Exercise:
Print each entry word for word without images.

☆ ☆ ☆ ☆ ☆

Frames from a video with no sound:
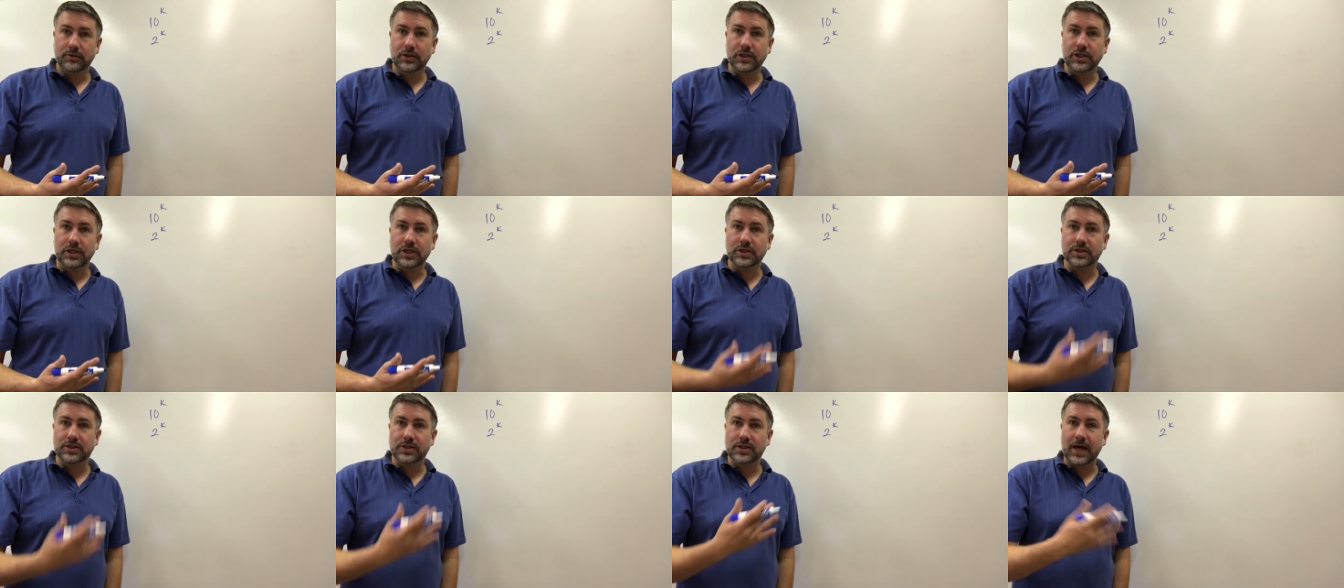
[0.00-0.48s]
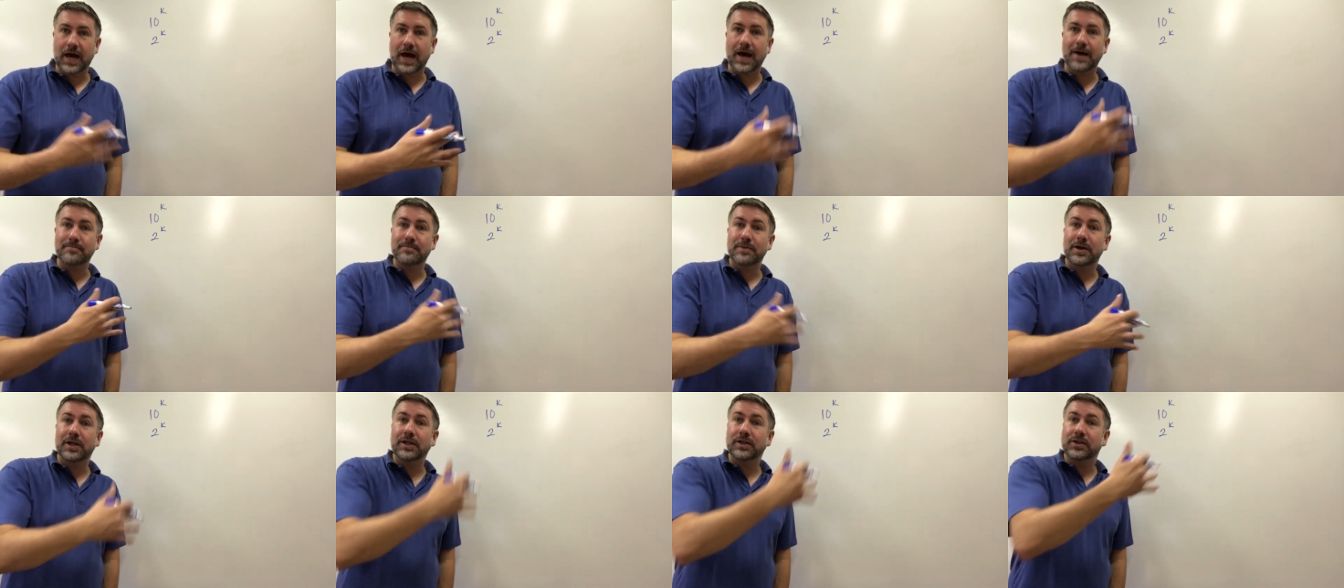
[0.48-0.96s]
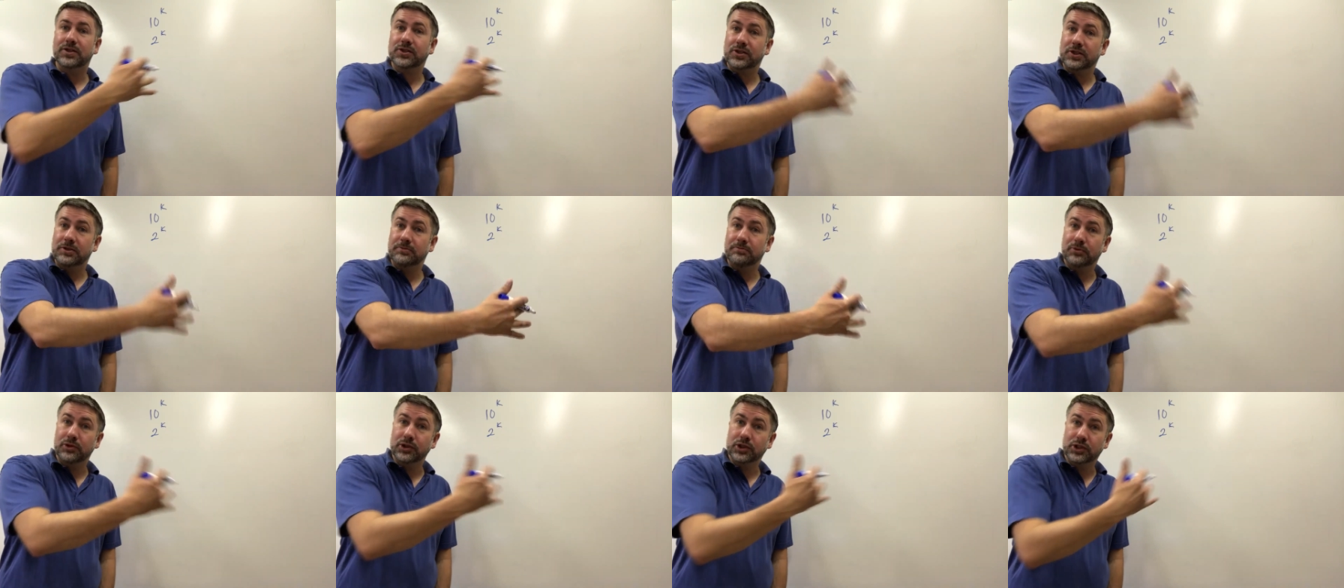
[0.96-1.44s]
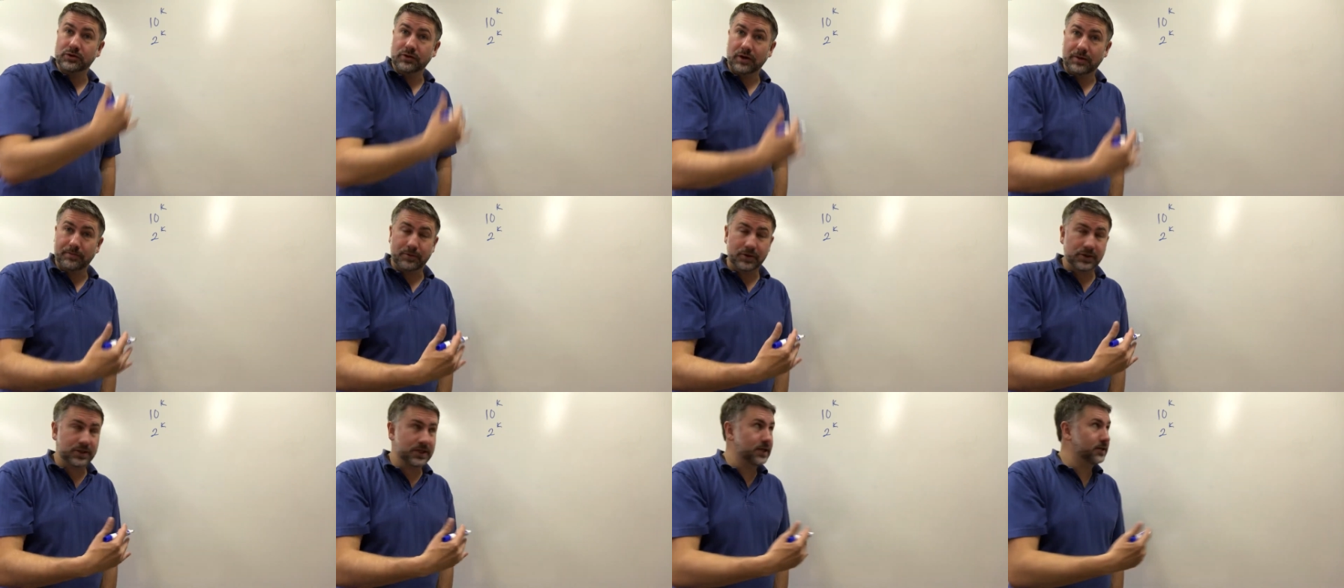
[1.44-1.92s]
needs that many symbols to
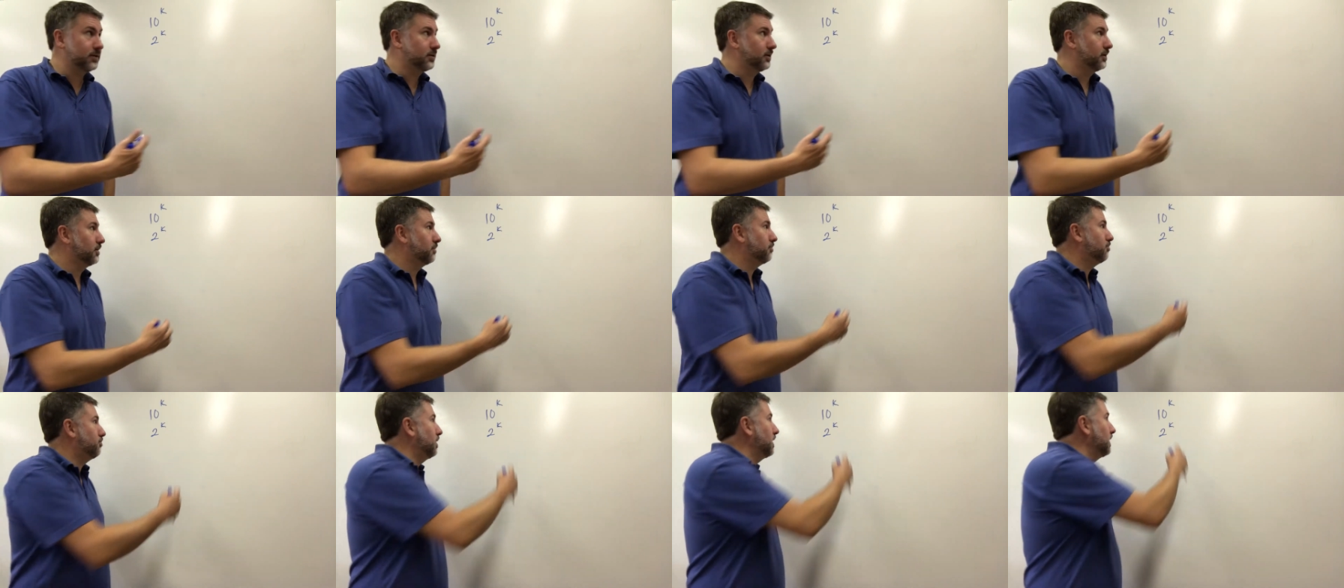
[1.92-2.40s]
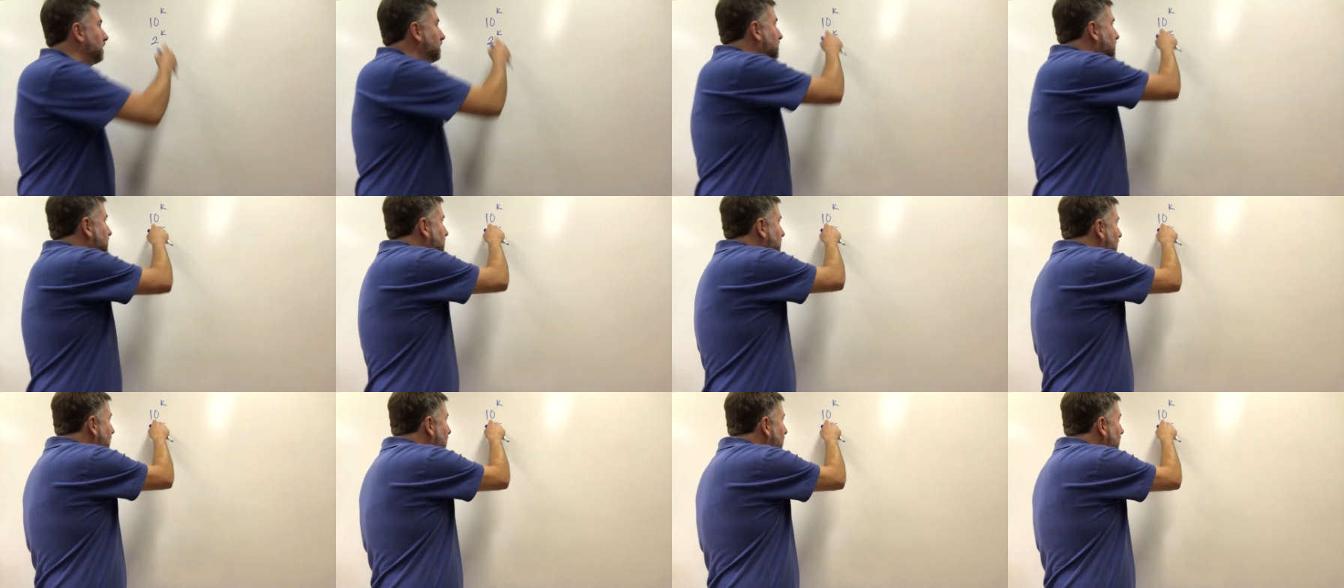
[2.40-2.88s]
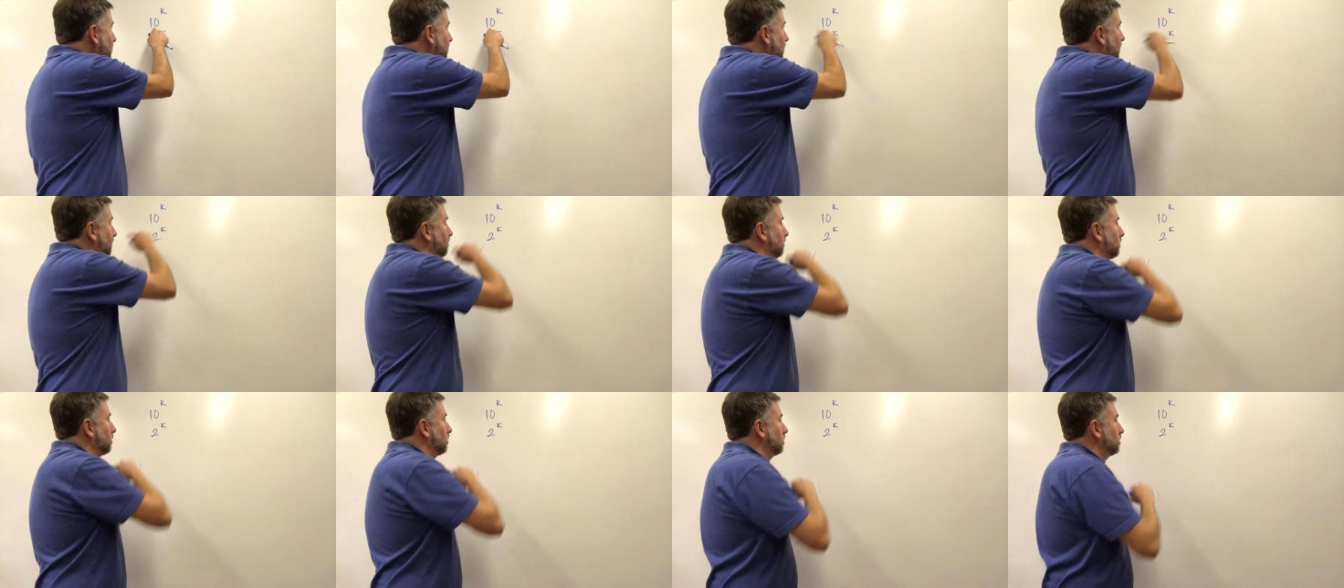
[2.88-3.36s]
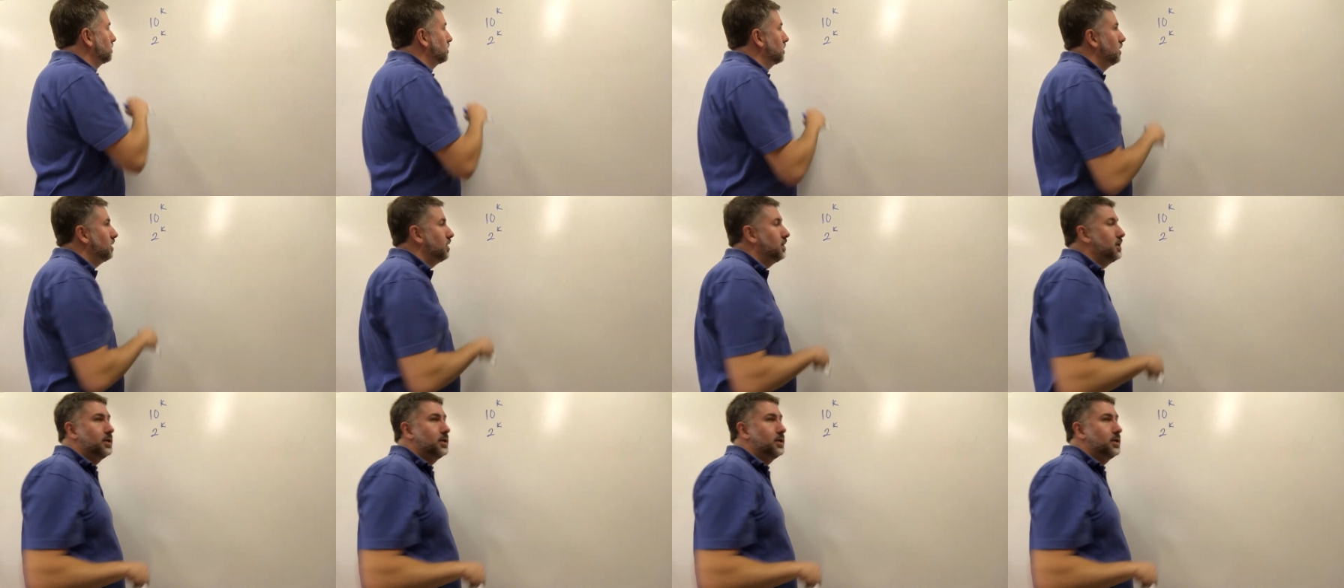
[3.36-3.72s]
represent it. Base 10 numbers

☆ ☆ ☆ ☆ ☆

Exercise response:
Frames from a video with no sound:
[0.00-0.48s]
[0.48-0.96s]
[0.96-1.44s]
[1.44-1.92s]
needs that many symbols to
[1.92-2.40s]
[2.40-2.88s]
[2.88-3.36s]
[3.36-3.72s]
represent it. Base 10 numbers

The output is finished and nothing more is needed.